> **Your task**:
Without the images, write out all of the following entries exactly.

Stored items

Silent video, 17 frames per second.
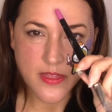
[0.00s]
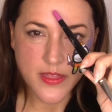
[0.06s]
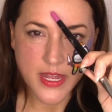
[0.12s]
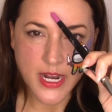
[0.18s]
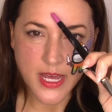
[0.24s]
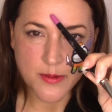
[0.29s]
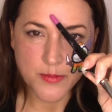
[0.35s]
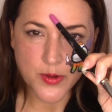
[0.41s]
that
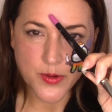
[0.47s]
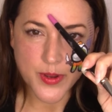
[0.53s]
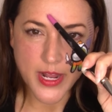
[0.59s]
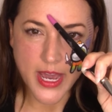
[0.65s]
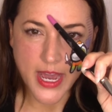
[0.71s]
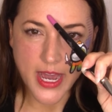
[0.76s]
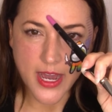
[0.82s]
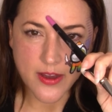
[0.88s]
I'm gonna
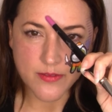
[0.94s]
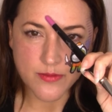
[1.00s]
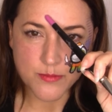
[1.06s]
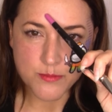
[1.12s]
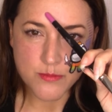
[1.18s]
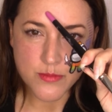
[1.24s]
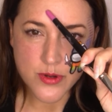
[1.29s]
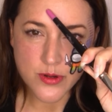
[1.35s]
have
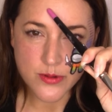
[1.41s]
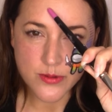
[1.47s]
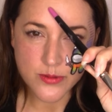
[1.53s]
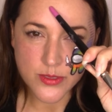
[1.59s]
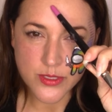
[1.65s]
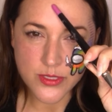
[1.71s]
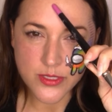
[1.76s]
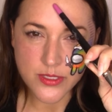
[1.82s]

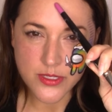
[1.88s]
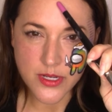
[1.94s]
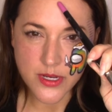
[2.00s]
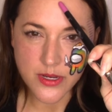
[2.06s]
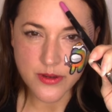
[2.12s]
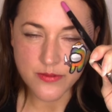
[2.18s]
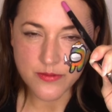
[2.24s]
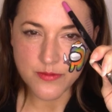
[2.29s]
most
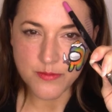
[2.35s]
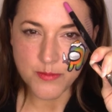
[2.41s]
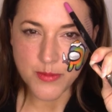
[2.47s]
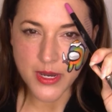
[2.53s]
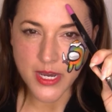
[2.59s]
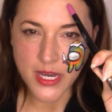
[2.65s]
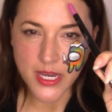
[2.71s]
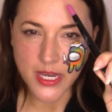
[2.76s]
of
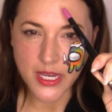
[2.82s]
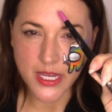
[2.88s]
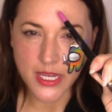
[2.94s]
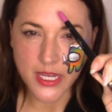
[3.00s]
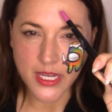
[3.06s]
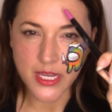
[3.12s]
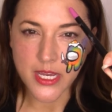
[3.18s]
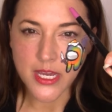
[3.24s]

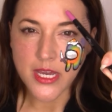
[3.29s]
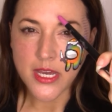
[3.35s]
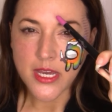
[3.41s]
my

> **Completed exercise**:
Silent video, 17 frames per second.
[0.00s]
[0.06s]
[0.12s]
[0.18s]
[0.24s]
[0.29s]
[0.35s]
[0.41s]
that
[0.47s]
[0.53s]
[0.59s]
[0.65s]
[0.71s]
[0.76s]
[0.82s]
[0.88s]
I'm gonna
[0.94s]
[1.00s]
[1.06s]
[1.12s]
[1.18s]
[1.24s]
[1.29s]
[1.35s]
have
[1.41s]
[1.47s]
[1.53s]
[1.59s]
[1.65s]
[1.71s]
[1.76s]
[1.82s]

[1.88s]
[1.94s]
[2.00s]
[2.06s]
[2.12s]
[2.18s]
[2.24s]
[2.29s]
most
[2.35s]
[2.41s]
[2.47s]
[2.53s]
[2.59s]
[2.65s]
[2.71s]
[2.76s]
of
[2.82s]
[2.88s]
[2.94s]
[3.00s]
[3.06s]
[3.12s]
[3.18s]
[3.24s]

[3.29s]
[3.35s]
[3.41s]
my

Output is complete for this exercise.